## AIM OF THE TASK
Lines before the one containing "[00:00:02.30]" are to be skipped; reproduce that line and the rest of the records below exactly.

Data entries
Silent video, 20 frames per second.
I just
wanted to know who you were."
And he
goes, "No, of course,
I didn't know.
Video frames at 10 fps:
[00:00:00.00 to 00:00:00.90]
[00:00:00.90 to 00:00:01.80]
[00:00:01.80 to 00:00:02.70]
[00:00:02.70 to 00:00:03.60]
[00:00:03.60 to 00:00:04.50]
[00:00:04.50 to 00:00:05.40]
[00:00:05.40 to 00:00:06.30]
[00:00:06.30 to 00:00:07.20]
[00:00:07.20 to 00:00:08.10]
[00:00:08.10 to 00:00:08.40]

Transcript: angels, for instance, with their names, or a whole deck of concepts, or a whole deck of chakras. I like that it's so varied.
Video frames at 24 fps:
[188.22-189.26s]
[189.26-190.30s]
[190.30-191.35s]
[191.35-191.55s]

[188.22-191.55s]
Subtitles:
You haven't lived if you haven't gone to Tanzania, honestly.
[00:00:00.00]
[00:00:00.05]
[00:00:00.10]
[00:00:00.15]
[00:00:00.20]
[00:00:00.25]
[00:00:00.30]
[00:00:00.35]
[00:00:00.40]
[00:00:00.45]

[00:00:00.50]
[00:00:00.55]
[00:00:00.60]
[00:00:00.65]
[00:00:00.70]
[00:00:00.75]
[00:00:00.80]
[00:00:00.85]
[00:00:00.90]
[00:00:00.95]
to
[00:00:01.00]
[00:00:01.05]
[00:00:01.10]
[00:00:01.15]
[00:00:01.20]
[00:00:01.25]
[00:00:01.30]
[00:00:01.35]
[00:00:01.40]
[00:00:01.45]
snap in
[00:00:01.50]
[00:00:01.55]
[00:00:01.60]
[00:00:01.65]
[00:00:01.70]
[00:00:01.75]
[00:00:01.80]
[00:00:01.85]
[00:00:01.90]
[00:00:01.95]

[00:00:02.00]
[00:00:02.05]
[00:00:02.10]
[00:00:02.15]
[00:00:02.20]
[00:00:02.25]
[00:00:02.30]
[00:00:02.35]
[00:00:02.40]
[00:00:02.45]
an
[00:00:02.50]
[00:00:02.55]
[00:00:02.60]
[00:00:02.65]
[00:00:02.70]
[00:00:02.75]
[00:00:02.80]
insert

## RESPONSE AREA
[00:00:02.30]
[00:00:02.35]
[00:00:02.40]
[00:00:02.45]
an
[00:00:02.50]
[00:00:02.55]
[00:00:02.60]
[00:00:02.65]
[00:00:02.70]
[00:00:02.75]
[00:00:02.80]
insert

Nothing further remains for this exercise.